Notes on becoming a published writer
I’m always fascinated to hear about a writer’s path to publication. Seeing as my debut novel is coming out this week, I thought I’d share mine. With pictures.
I’d always scribbled things down, funny little tales, poems I pray have long been destroyed. So it didn’t feel wholly alien in January 2005 to start writing my first real short story, a Stephen King knock off called The Watchtower, about a wannabe writer who holes up in a deserted cabin to pen his opus. Cue haunting, delirium, an eternity of madness. As a metaphor for being a writer, I was pretty spot on.
This should give hope to all writers just starting out on their journey: there’s no such thing as too shit. I like to think I’ve come a long way…
The difference this time was that I didn’t stop writing.

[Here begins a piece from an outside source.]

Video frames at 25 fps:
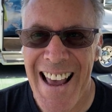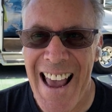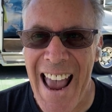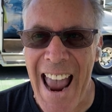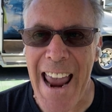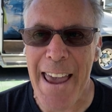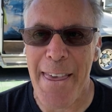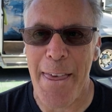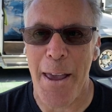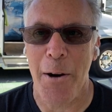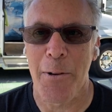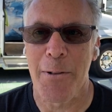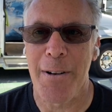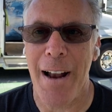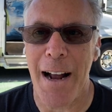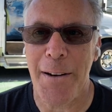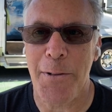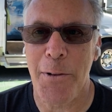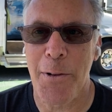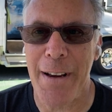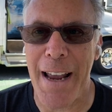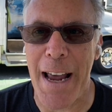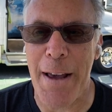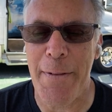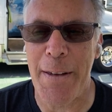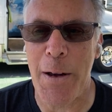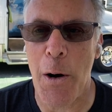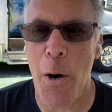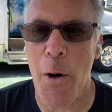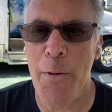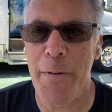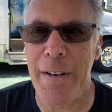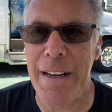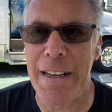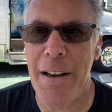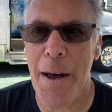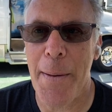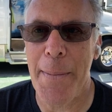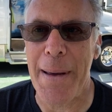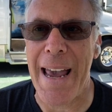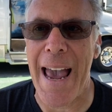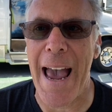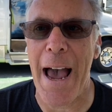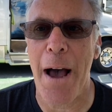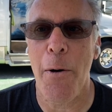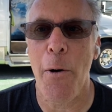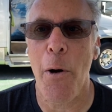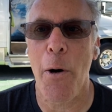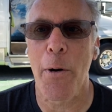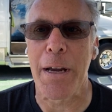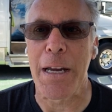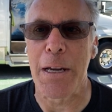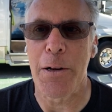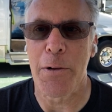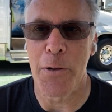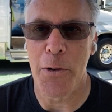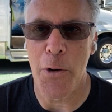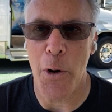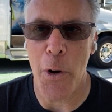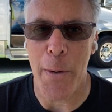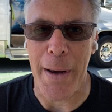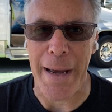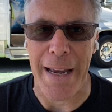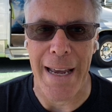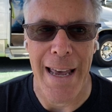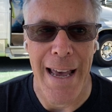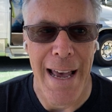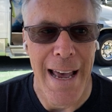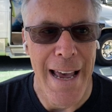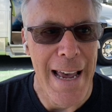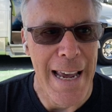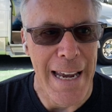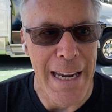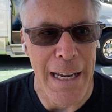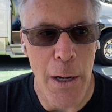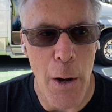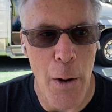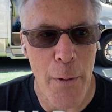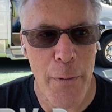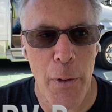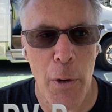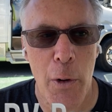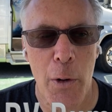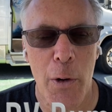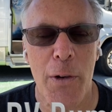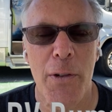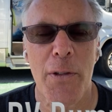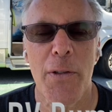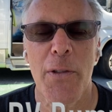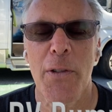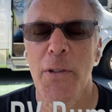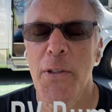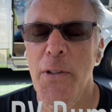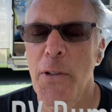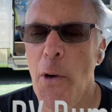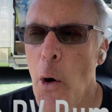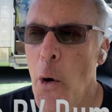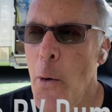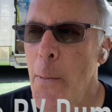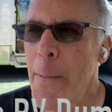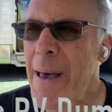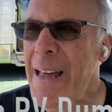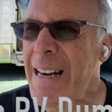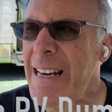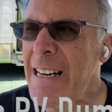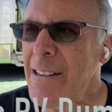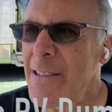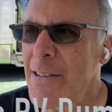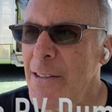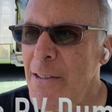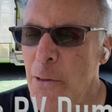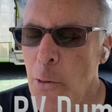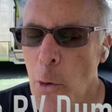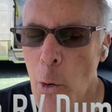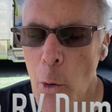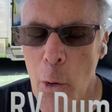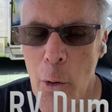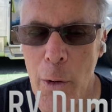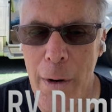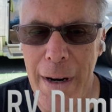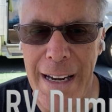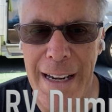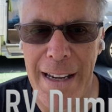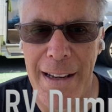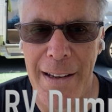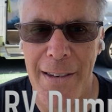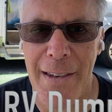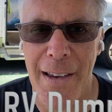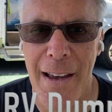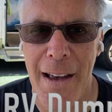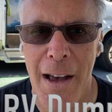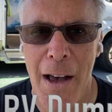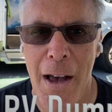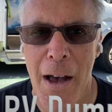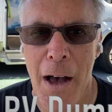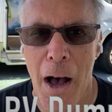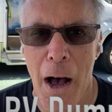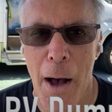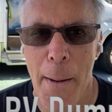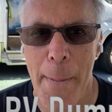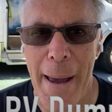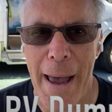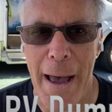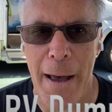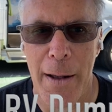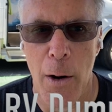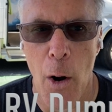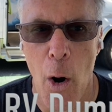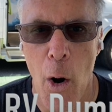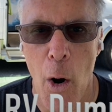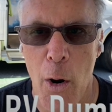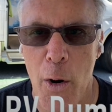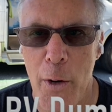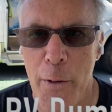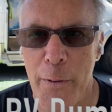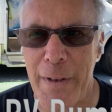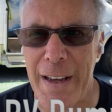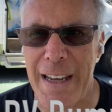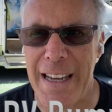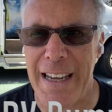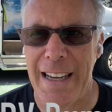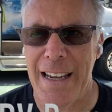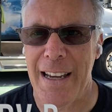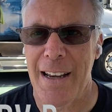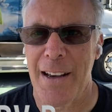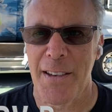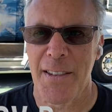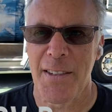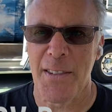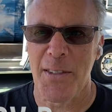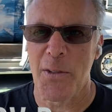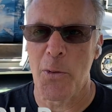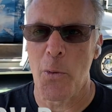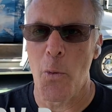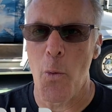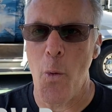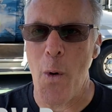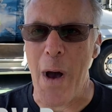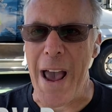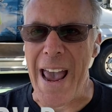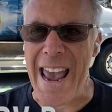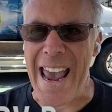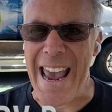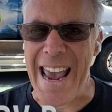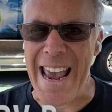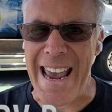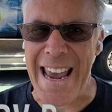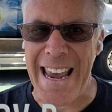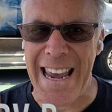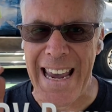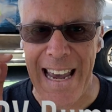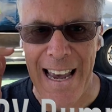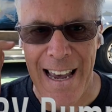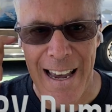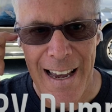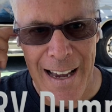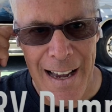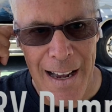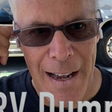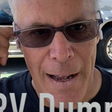Hey there, Dr. Dave, the RV dummy. How are you doing? You know, I've heard so many stories about RV sway,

In fact, over the next nine years I churned out over four hundred shorts stories, although admittedly at least two thirds of those were ‘flash fiction’ (a thousand words or less).
Many of those 400 stories were eventually published, and a couple were shortlisted for The Bridport Prize, which is a big thing in short story circles. Plugs, which was shortlisted in 2012, can be read right here.
Anyone interested in reading more can find plenty scattered around both the Internet and this website, and if you’d like to read them in a nicely produced book then my collection Smiling Exercises is still available on Amazon UK and Amazon USA.
But while I enjoyed short stories, they were a way to improve my writing, to work out what I actually wanted to write; I moved between genres, sci-fi one day, comedy the next, punctuated with the occasional laboured attempt at something literary. They weren’t the end in itself. That had always been to write novels.
Sure, I’d tried. At least three times, maybe four… I’m not sure. I think one of them was so bad I’ve blanked out the memory. But they were rushed, barely coherent (and often not) mixing genres like I did with short stories. Practice novels, I called them, as I careened through the first drafts, only to hide them at the back of the hard drive moments after typing the final words, where they probably still remain, overgrown with pixels of moss.
The truth is, I wasn’t sure what I was trying to achieve – and that was a problem. I couldn’t keep grafting this hard, while working full time, and trying to have some kind of everyday existence outside of writing. I was either going to write a novel I could sell, or I wasn’t. I gave myself five years.
The most important decision I made was switching exclusively to writing thrillers. I like plot and character: stories that surprise me, people I can care about. They’re the books I love to read and the ones I want to write. The first, a super-dark shard of dystopia called The Vaccine Slaves, about a virus that can only be cured by a hormone produced in the placenta during pregnancy, got far with a number of agents. But it was a gruesome subject, and didn’t fit into a single genre. A hard sell for a debut novelist.
Still, it felt like progress, and I went into writing The Regret feeling confident. A year later, that confidence evaporated. I thought it was good book, more commercial than The Vaccine Slaves, but no one was touching it. As soon as you mention psychological thrillers, agents switch off. The market’s saturated. It’s like offering cheesecake to a table of diners who’ve just finished a ten-course meal. It could be the greatest cheesecake in the world, no one’s going to touch it.
All of that made it even better when Bloodhound contacted me, some fourteen years after starting that first short story, to say they wanted to publish The Regret, and to offer me a two book contract. The second is due out, gods of editing permitting, some time in late 2020.